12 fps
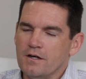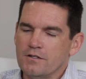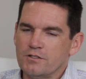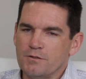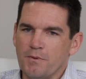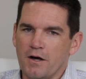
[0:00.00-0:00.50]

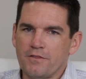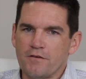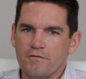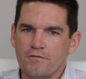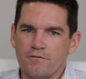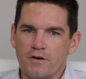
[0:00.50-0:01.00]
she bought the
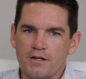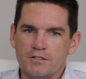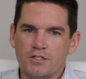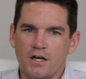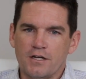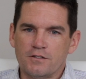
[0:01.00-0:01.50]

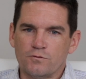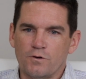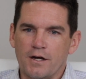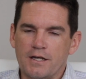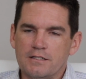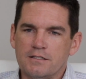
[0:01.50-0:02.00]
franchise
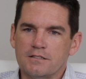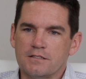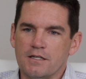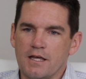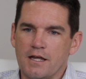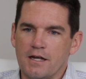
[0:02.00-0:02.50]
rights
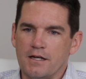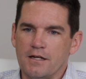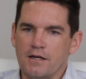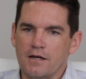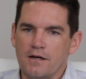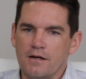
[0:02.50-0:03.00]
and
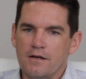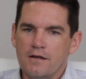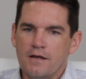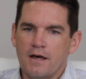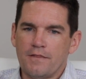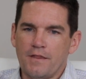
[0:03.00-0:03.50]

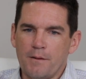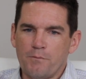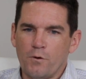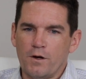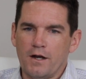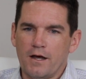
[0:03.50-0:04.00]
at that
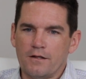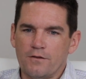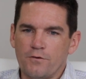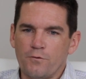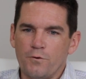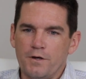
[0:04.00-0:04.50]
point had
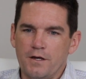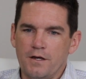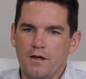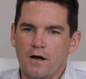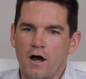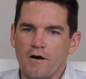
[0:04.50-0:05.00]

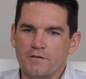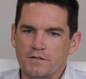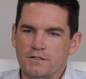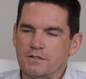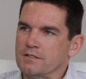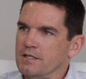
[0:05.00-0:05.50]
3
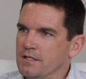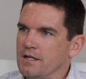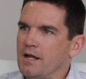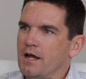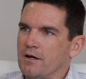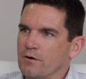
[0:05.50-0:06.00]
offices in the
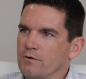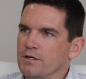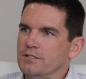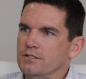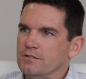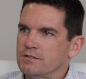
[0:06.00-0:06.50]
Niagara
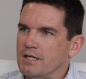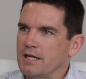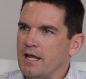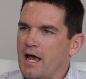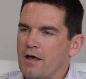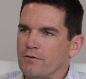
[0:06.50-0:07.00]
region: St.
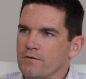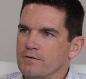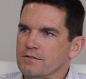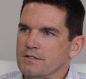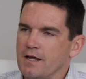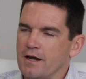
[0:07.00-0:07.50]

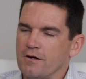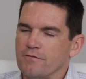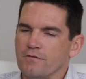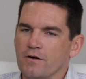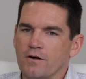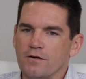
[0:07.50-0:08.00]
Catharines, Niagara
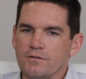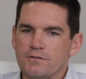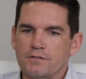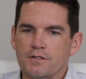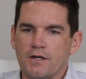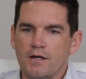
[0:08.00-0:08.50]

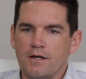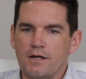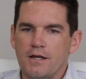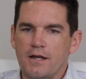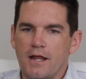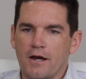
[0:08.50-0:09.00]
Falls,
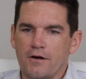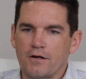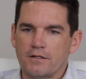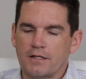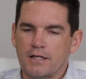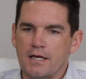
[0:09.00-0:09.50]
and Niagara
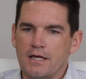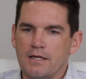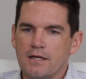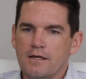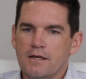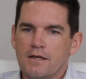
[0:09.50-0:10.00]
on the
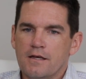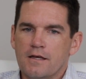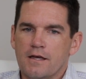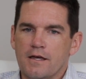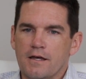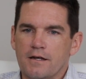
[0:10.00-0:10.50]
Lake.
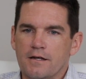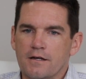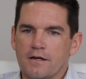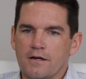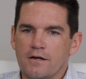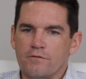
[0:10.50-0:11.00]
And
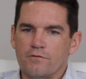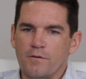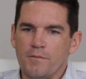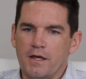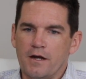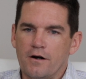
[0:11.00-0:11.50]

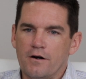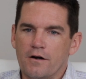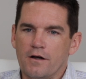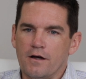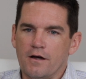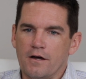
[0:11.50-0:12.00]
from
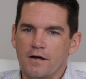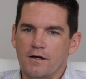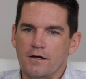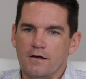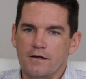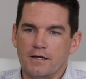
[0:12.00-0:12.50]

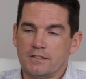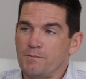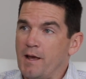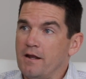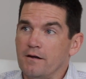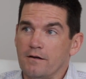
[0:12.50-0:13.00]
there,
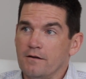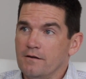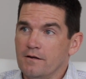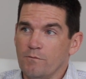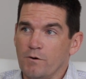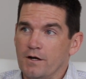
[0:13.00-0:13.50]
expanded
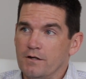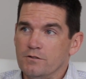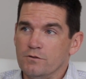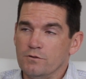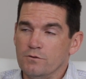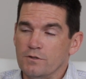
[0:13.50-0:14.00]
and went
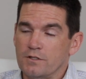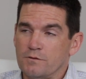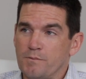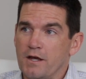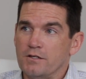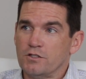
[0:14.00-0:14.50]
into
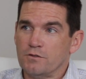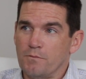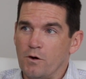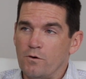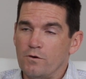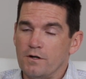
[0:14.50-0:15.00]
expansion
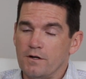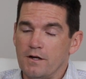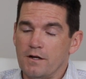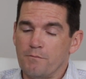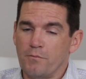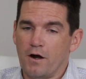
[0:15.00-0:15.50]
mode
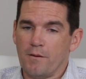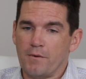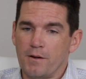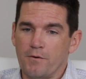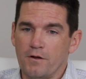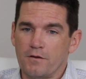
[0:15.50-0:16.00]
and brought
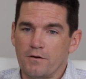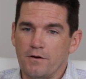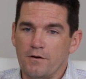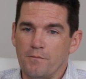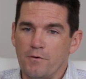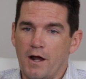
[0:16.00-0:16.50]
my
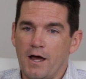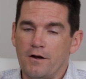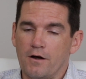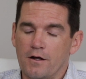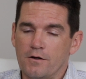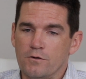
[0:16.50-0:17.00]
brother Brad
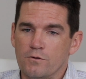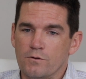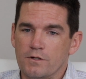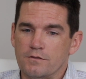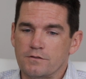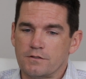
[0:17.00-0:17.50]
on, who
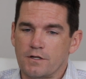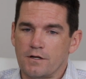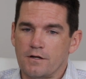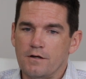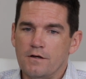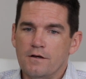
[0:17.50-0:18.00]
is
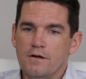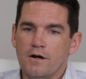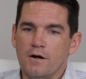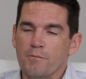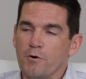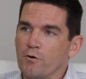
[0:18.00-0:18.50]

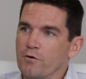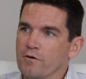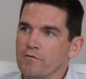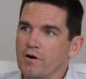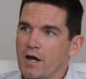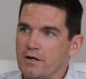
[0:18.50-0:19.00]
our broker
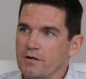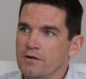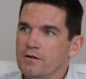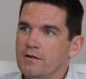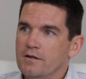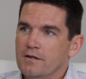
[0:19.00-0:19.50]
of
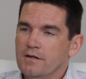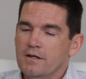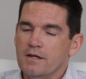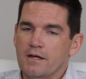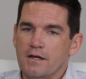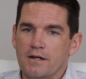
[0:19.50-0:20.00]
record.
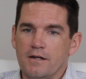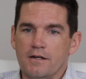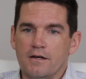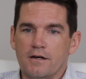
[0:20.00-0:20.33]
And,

--

With the pictures left out, copy exactly the lines from the one containing "[0:18.50-0:19.00]" through the final line of the records above, both included.

Output below →
[0:18.50-0:19.00]
our broker
[0:19.00-0:19.50]
of
[0:19.50-0:20.00]
record.
[0:20.00-0:20.33]
And,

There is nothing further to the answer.